[[ Data excerpts open ]]

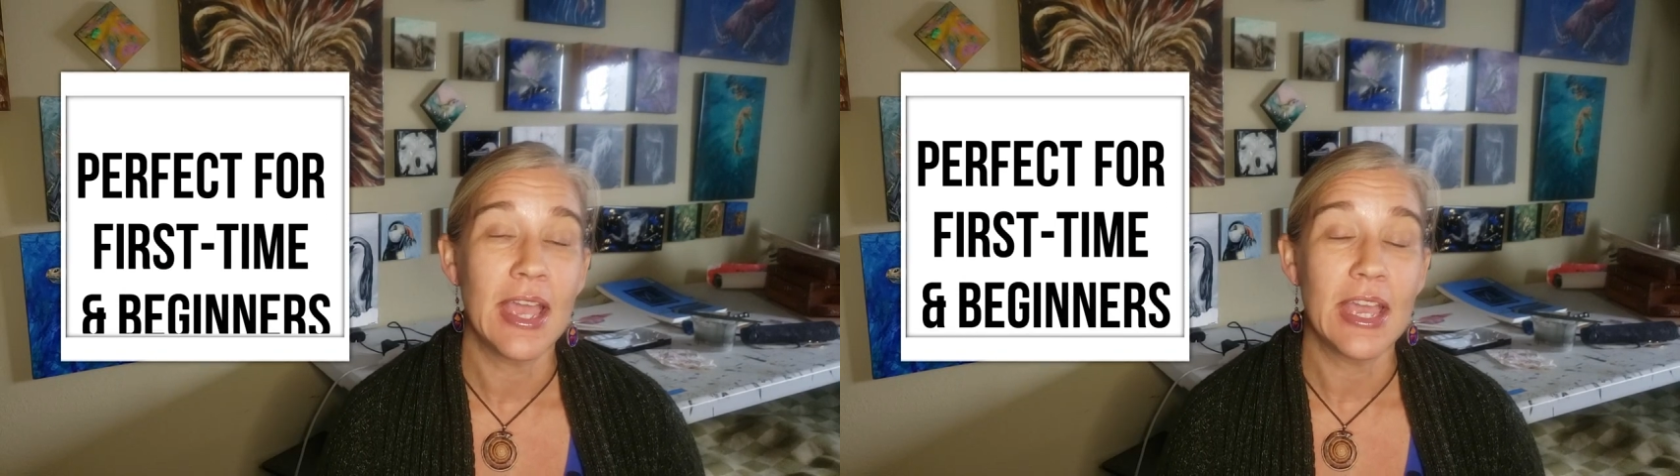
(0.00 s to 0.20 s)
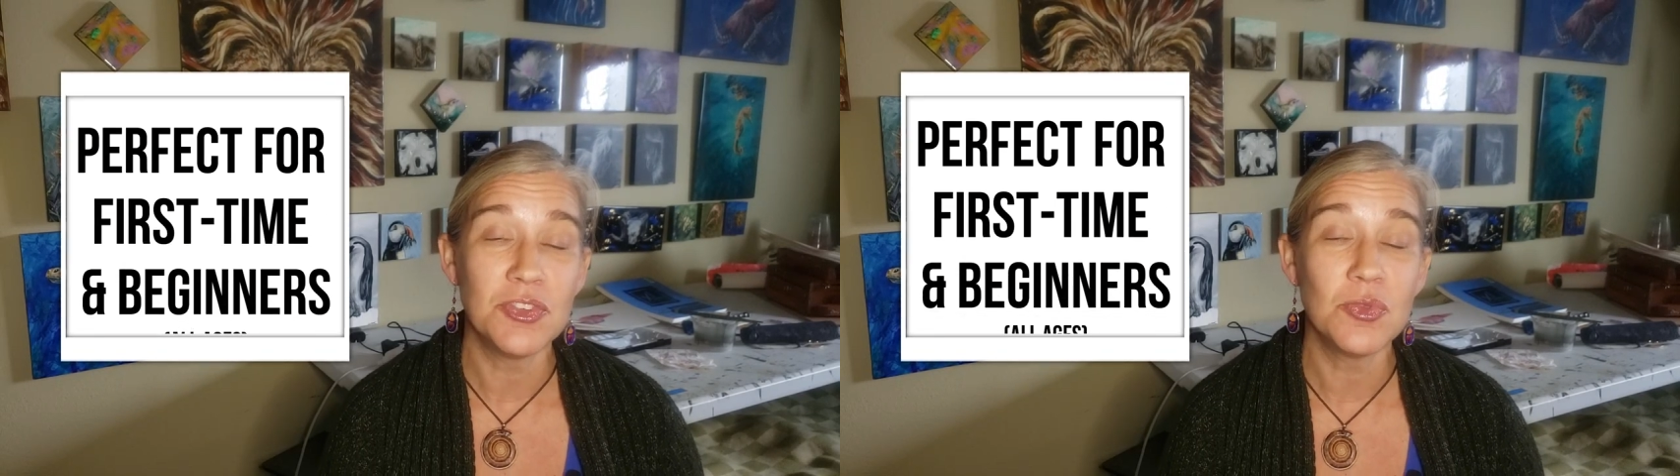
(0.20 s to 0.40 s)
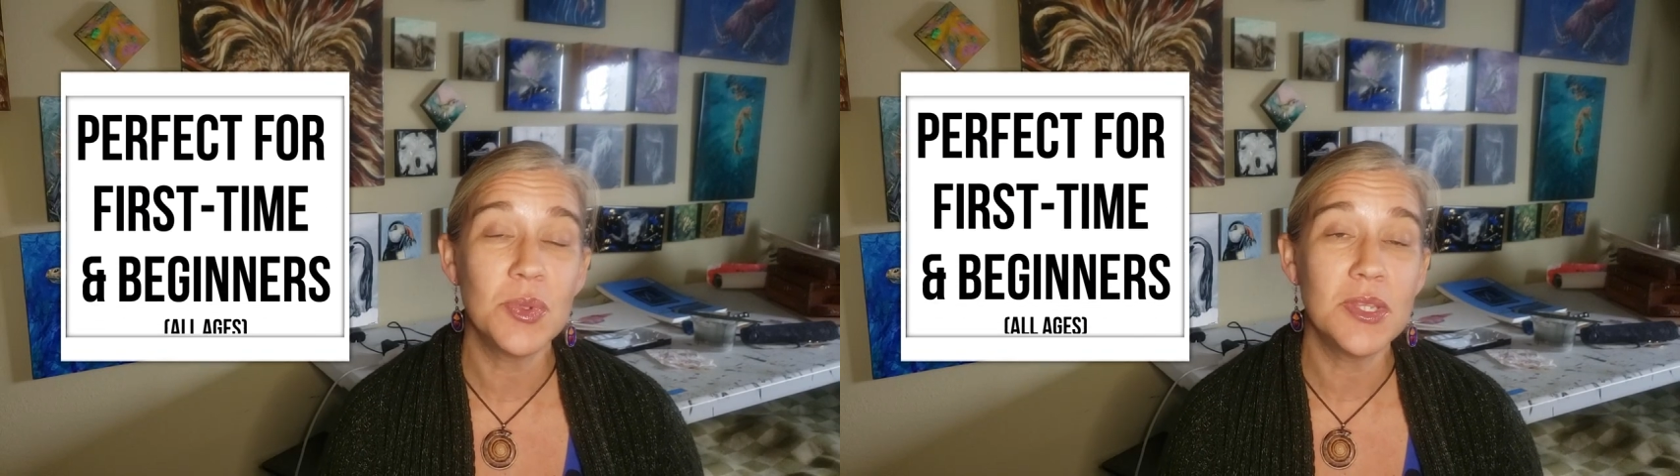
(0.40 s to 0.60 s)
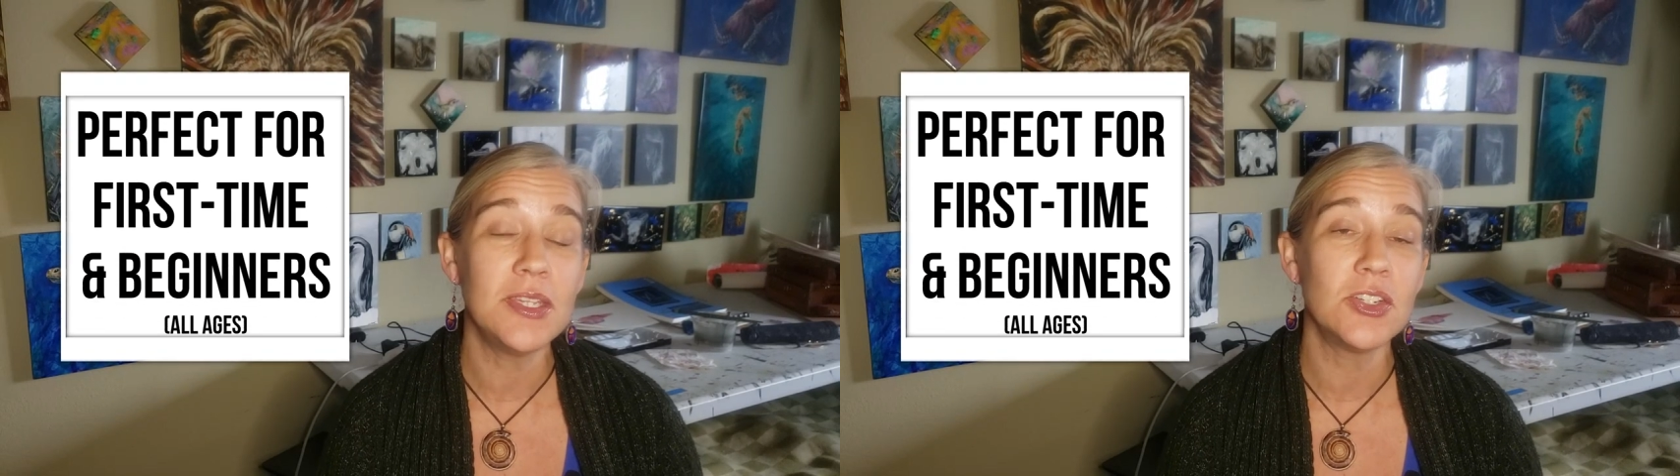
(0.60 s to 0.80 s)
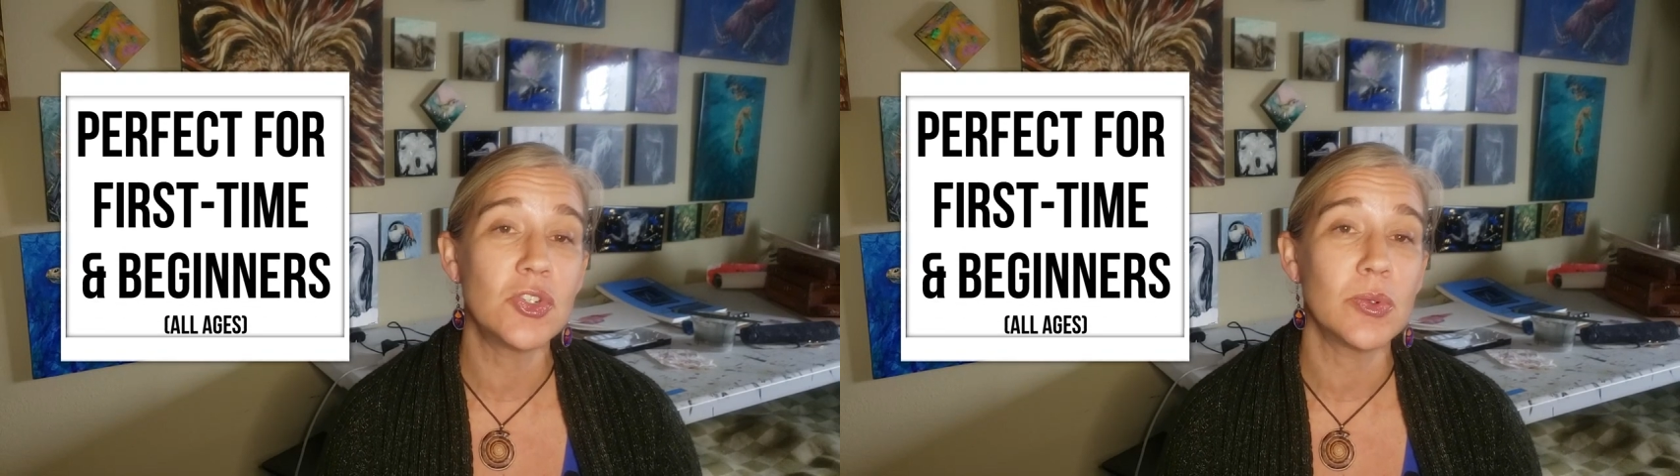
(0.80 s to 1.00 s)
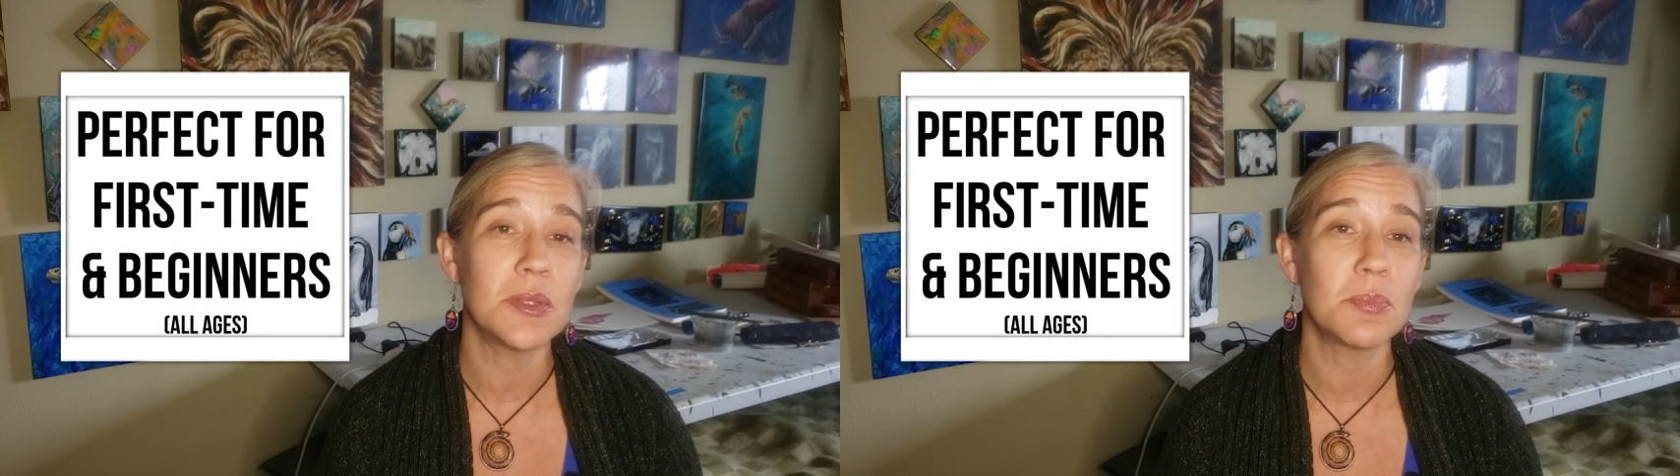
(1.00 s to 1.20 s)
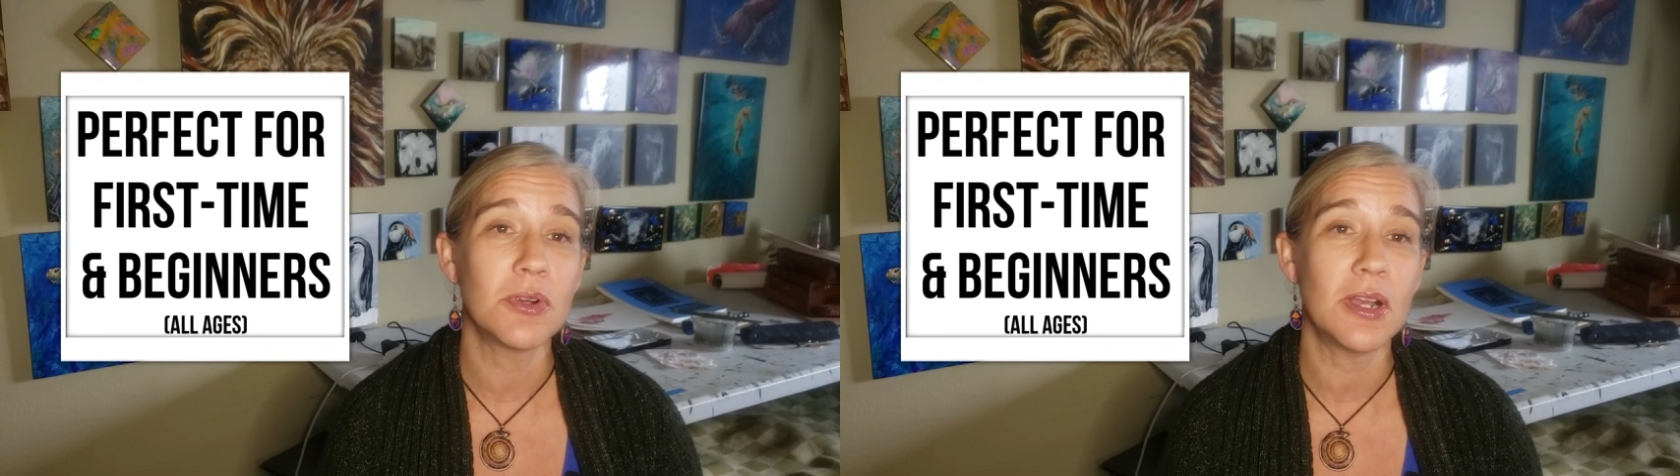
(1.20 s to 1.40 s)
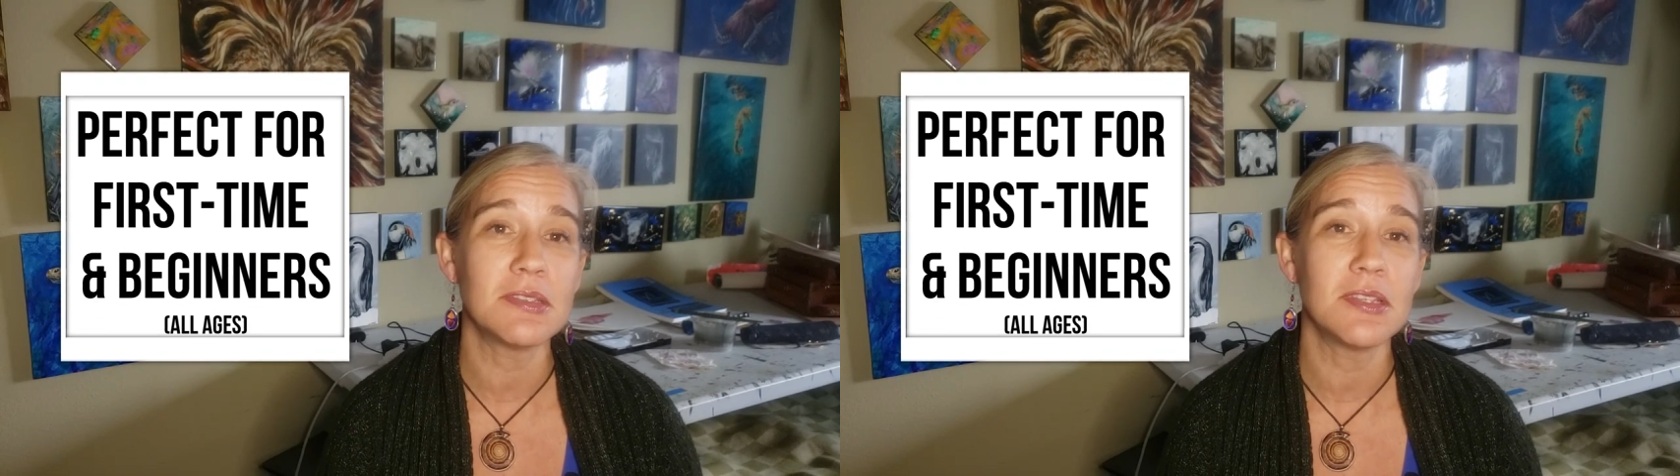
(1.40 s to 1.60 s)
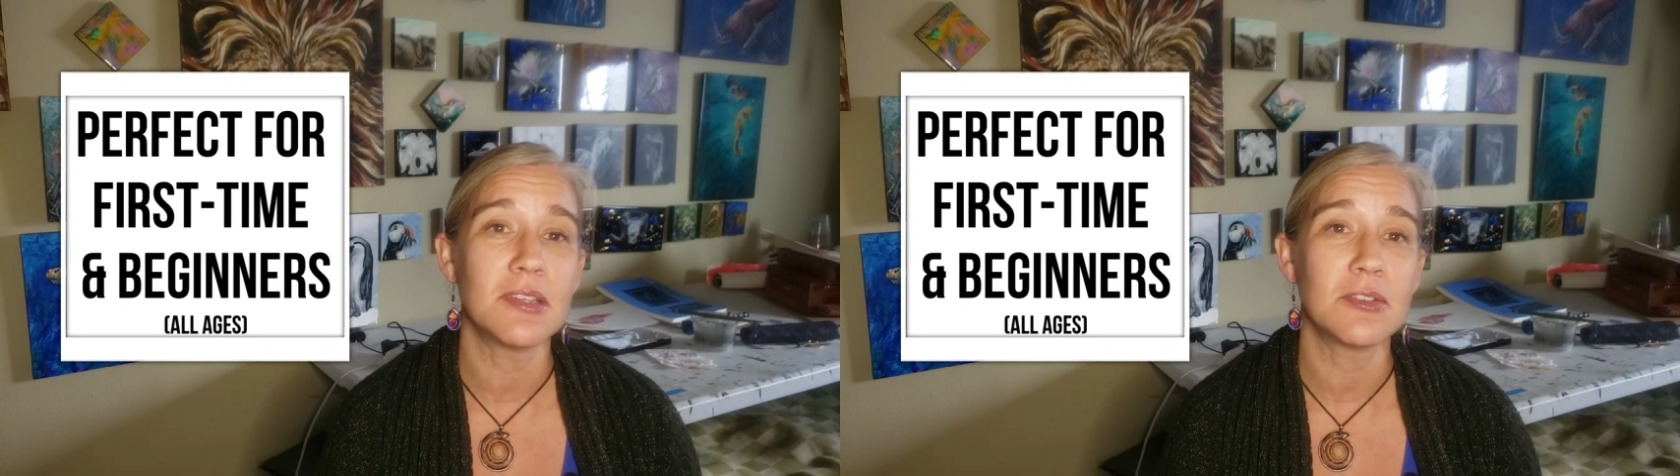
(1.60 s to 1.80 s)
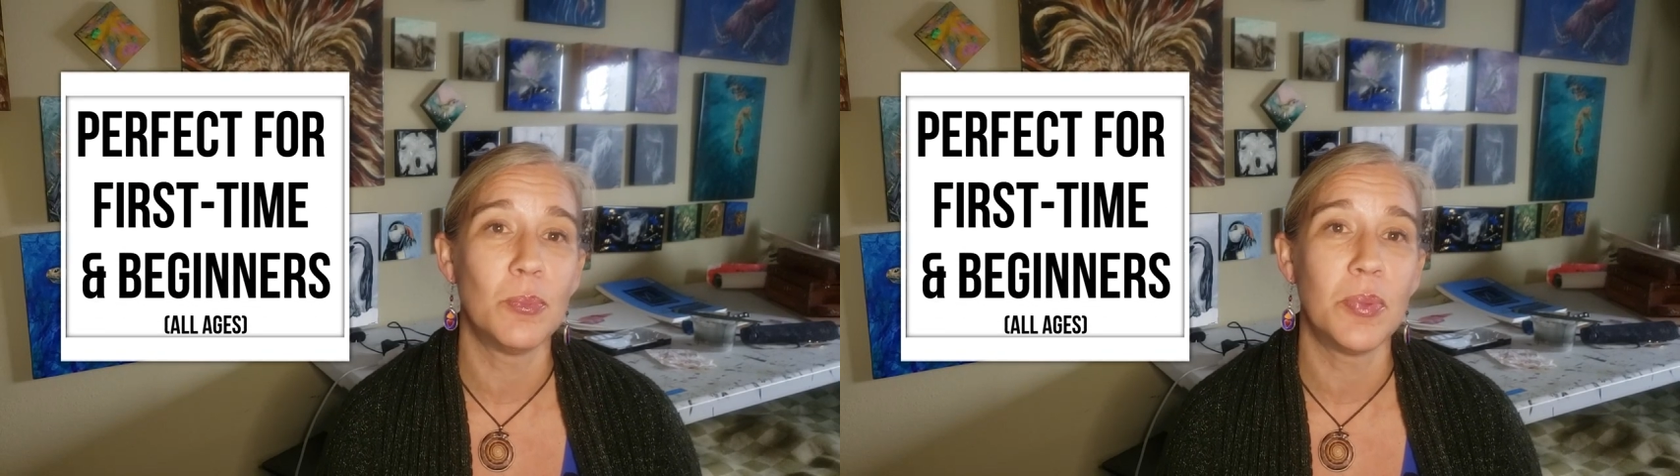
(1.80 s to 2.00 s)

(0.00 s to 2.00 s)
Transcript: and you really enjoy the process,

[[ Data excerpts closed ]]

● What you should do
Exact text is required for the lines from the one with "(0.20 s to 0.40 s)" through the last line of the entries, both included. Omit pictures.

● Written solution
(0.20 s to 0.40 s)
(0.40 s to 0.60 s)
(0.60 s to 0.80 s)
(0.80 s to 1.00 s)
(1.00 s to 1.20 s)
(1.20 s to 1.40 s)
(1.40 s to 1.60 s)
(1.60 s to 1.80 s)
(1.80 s to 2.00 s)

(0.00 s to 2.00 s)
Transcript: and you really enjoy the process,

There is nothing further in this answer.